Members of the TAC have cautioned that the Reserve Bank needs to be watchful of the decline in CPI to ascertain if the decline is likely to be on a sustained basis.
At least one member of the TAC argued that the fact that in India high food inflation tends to influence nominal wage growth and not vice versa, implies that autonomous factors drive food prices.
''The shift in land utilisation by as much as 10 per cent of total cultivable area away from traditional agriculture and in favour of vegetables should help soften the inflation momentum, but for short-run blips, like hailstorms / unseasonal rains,'' it was pointed out.
On the external sector, some members felt that although external sector risks might have eased because of the increase in forex reserves over the last six months, current account deficit risks, given the sluggish financial savings, cannot be ignored.

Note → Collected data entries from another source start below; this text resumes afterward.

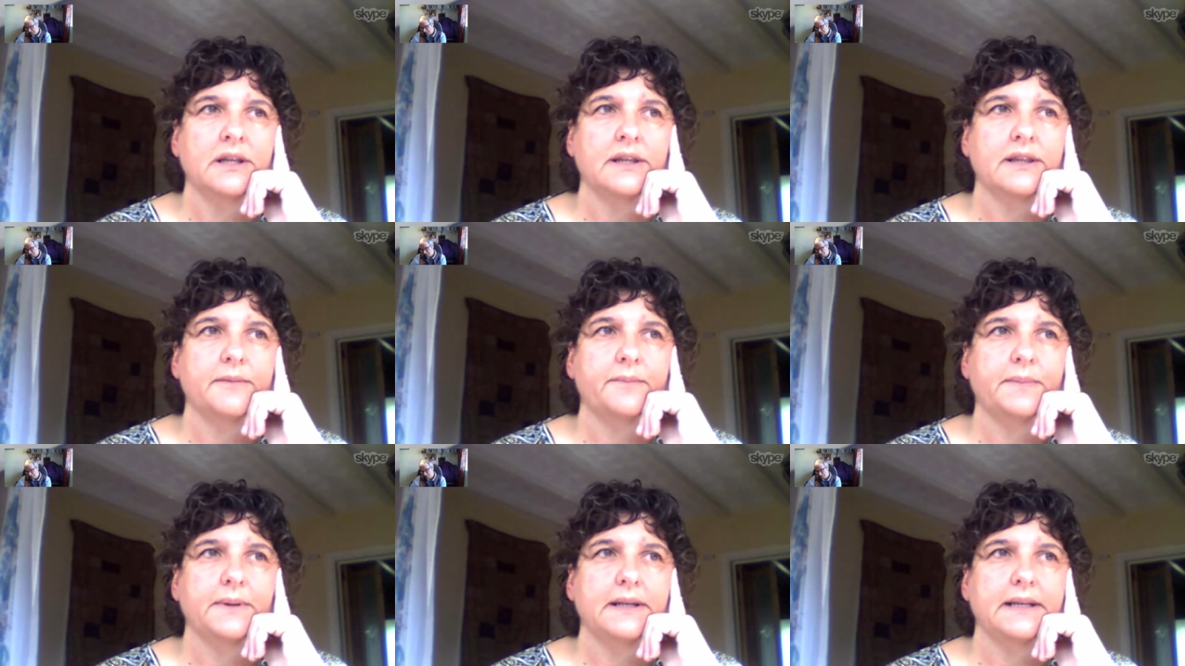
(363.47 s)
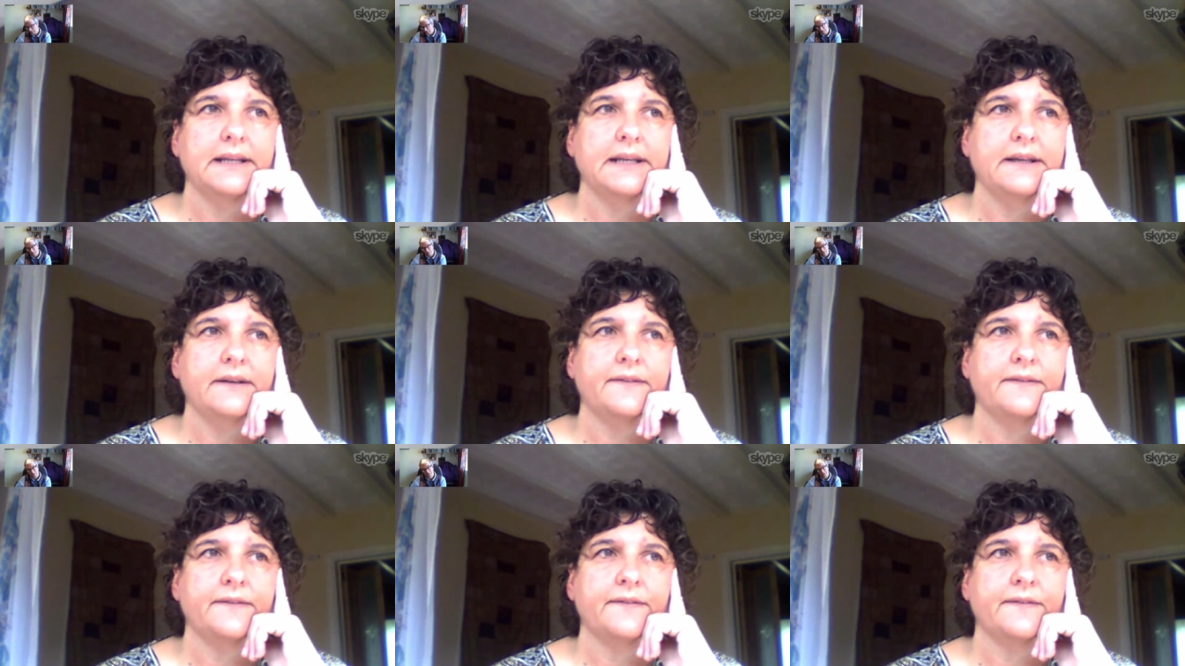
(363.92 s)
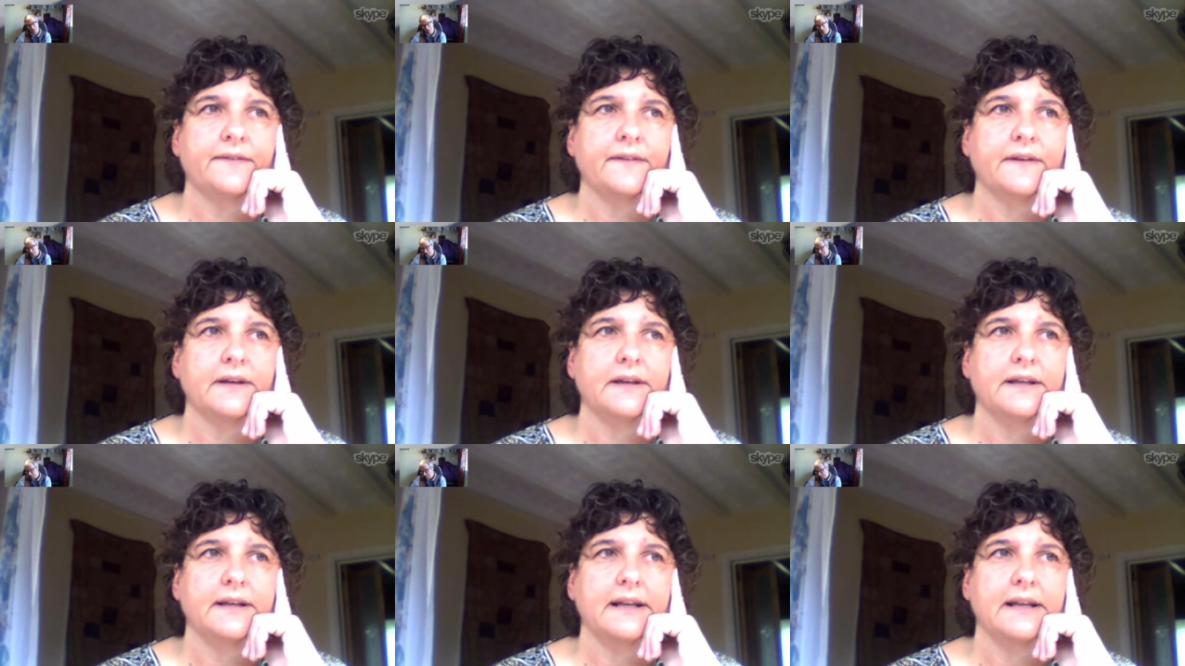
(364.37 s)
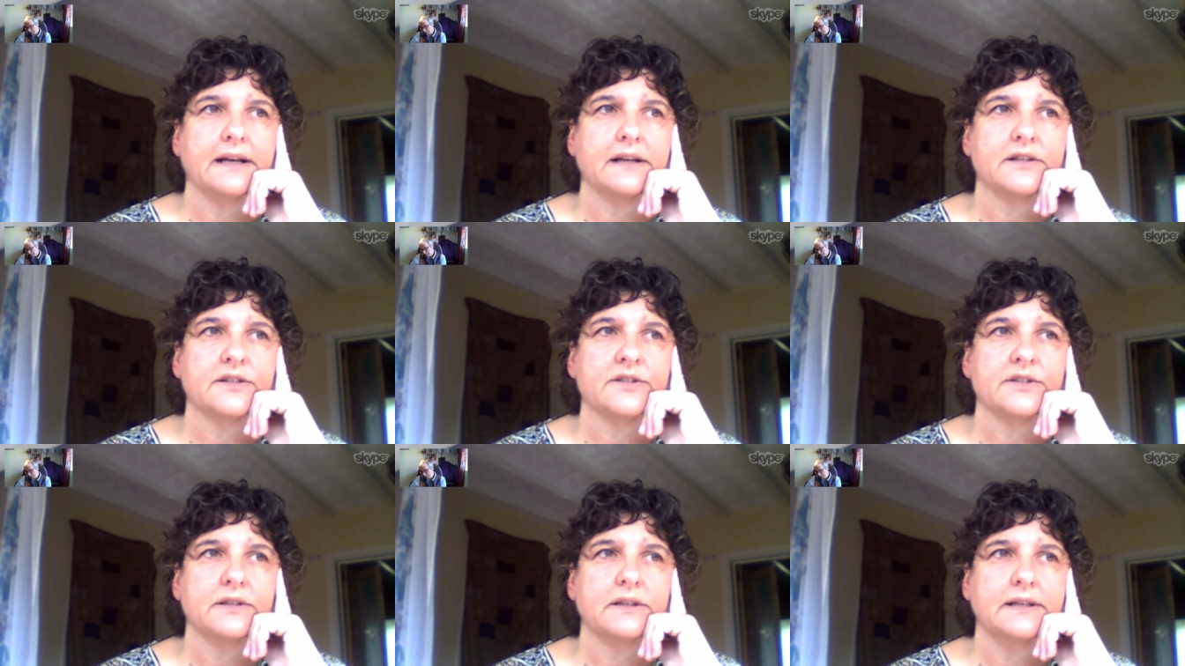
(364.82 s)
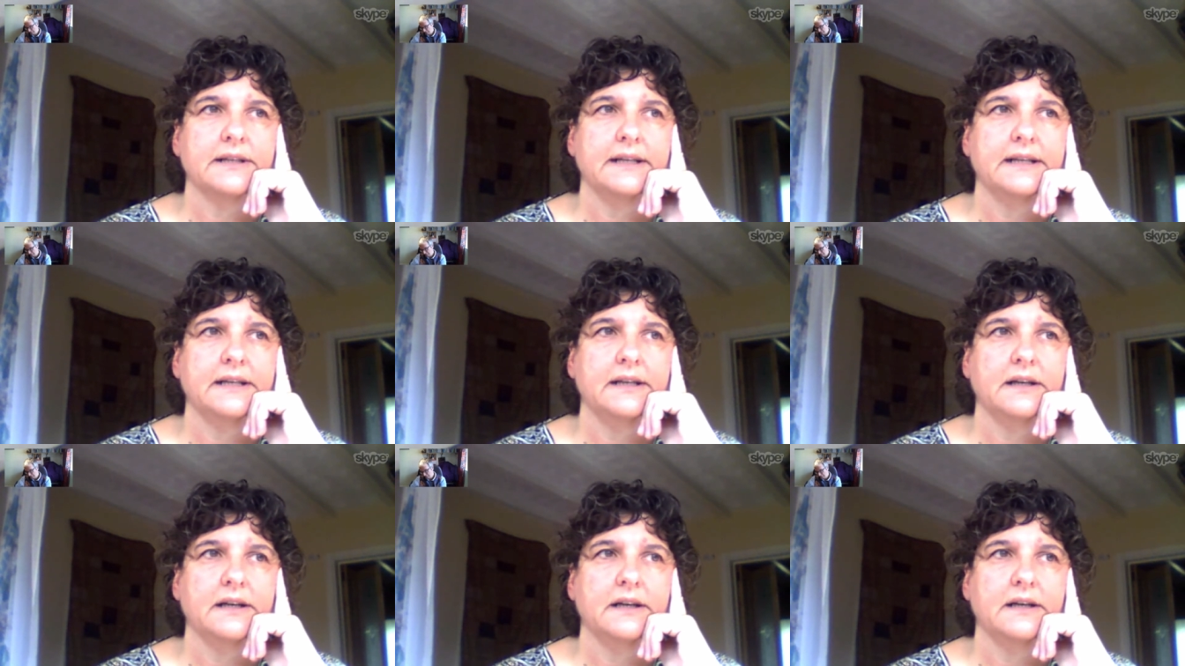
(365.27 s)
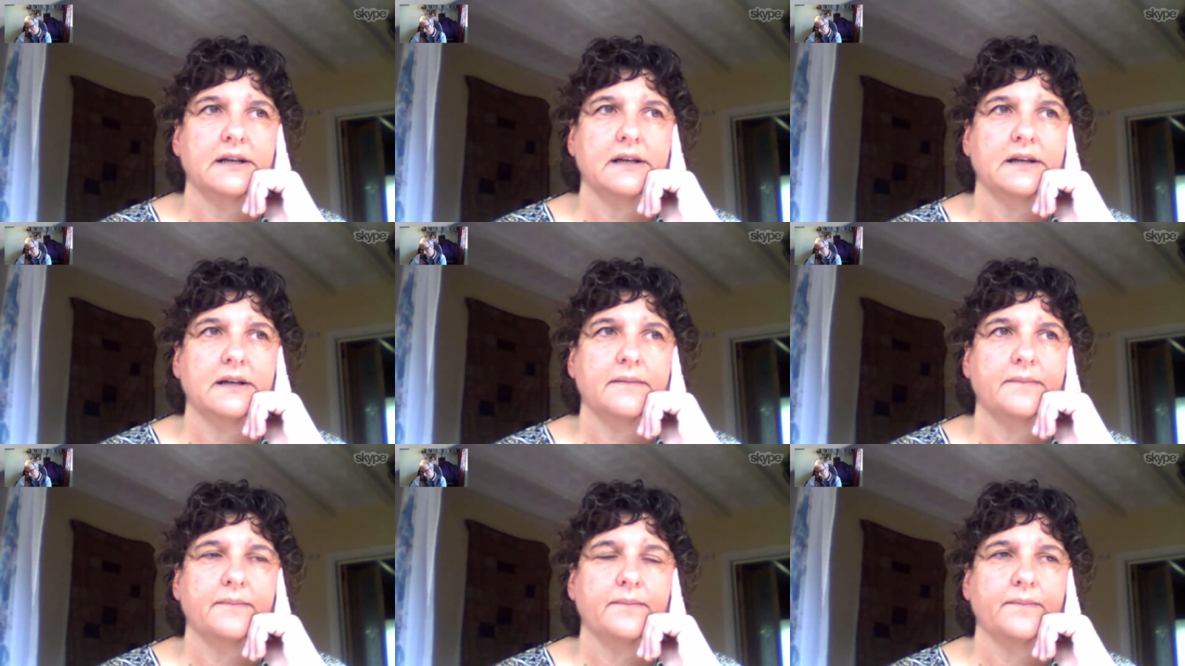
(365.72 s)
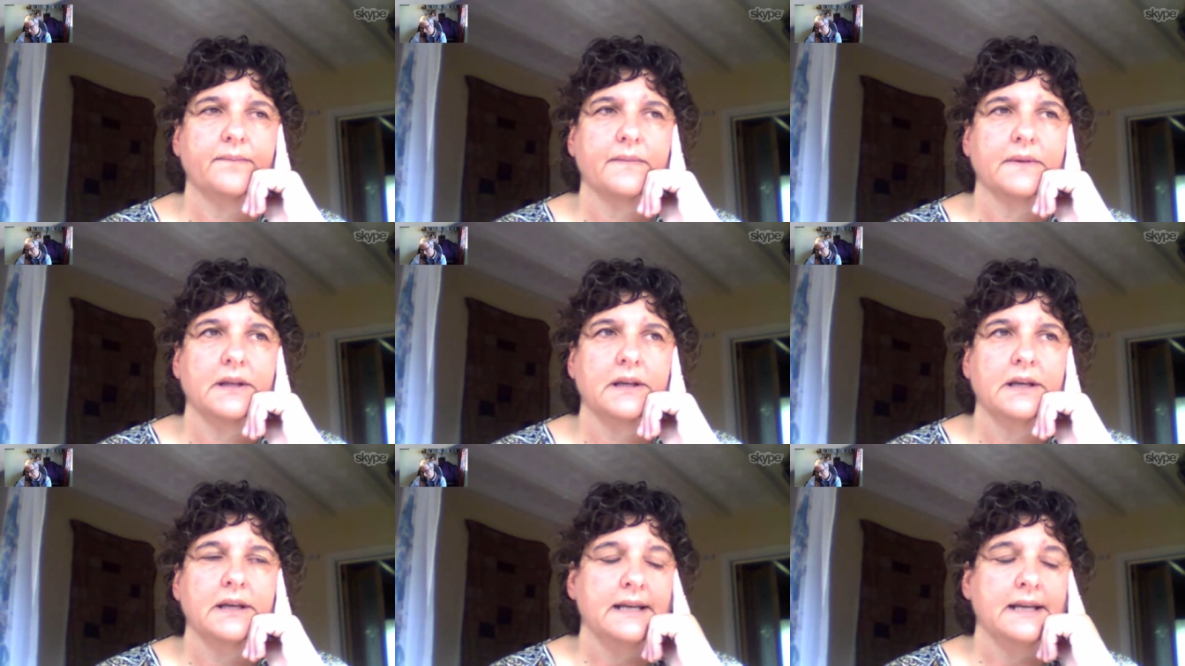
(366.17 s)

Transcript: the belief in actually um,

Other members expected a surge in foreign currency inflows going forward, which would put upside pressure on the rupee. They cautioned against a policy of allowing the real exchange rate to appreciate.
While exchange rate appreciation may help in lowering inflation, it is not desirable for the economy in general as some categories of exports are highly sensitive to real appreciation, and with a current account deficit – an exchange rate below Rs60 per dollar could hurt manufacturing growth because of severe import competition.
On policy action, however, all members unanimously recommended that status quo be maintained in the policy, considering the upside risks to headline inflation in the near term.
The TAC meeting was attended by RBI governor Raghuram G Rajan and vice chairman and RBI deputy governor Urjit R Patel, RBI deputy governors KC Chakrabarty, Harun R Khan (all internal members) and external members, including academics Indira Rajaraman, Arvind Virmani, Ashima Goyal, Errol D'Souza and Chetan Ghate.
Two other members, YH Malegam and Shankar Acharya could not attend the meeting, though Acharya submitted his written views.
The TAC meeting was held on 26 March 2014 in the run up to the first bi-monthly monetary policy review of 2014-15 on 1 April 2014.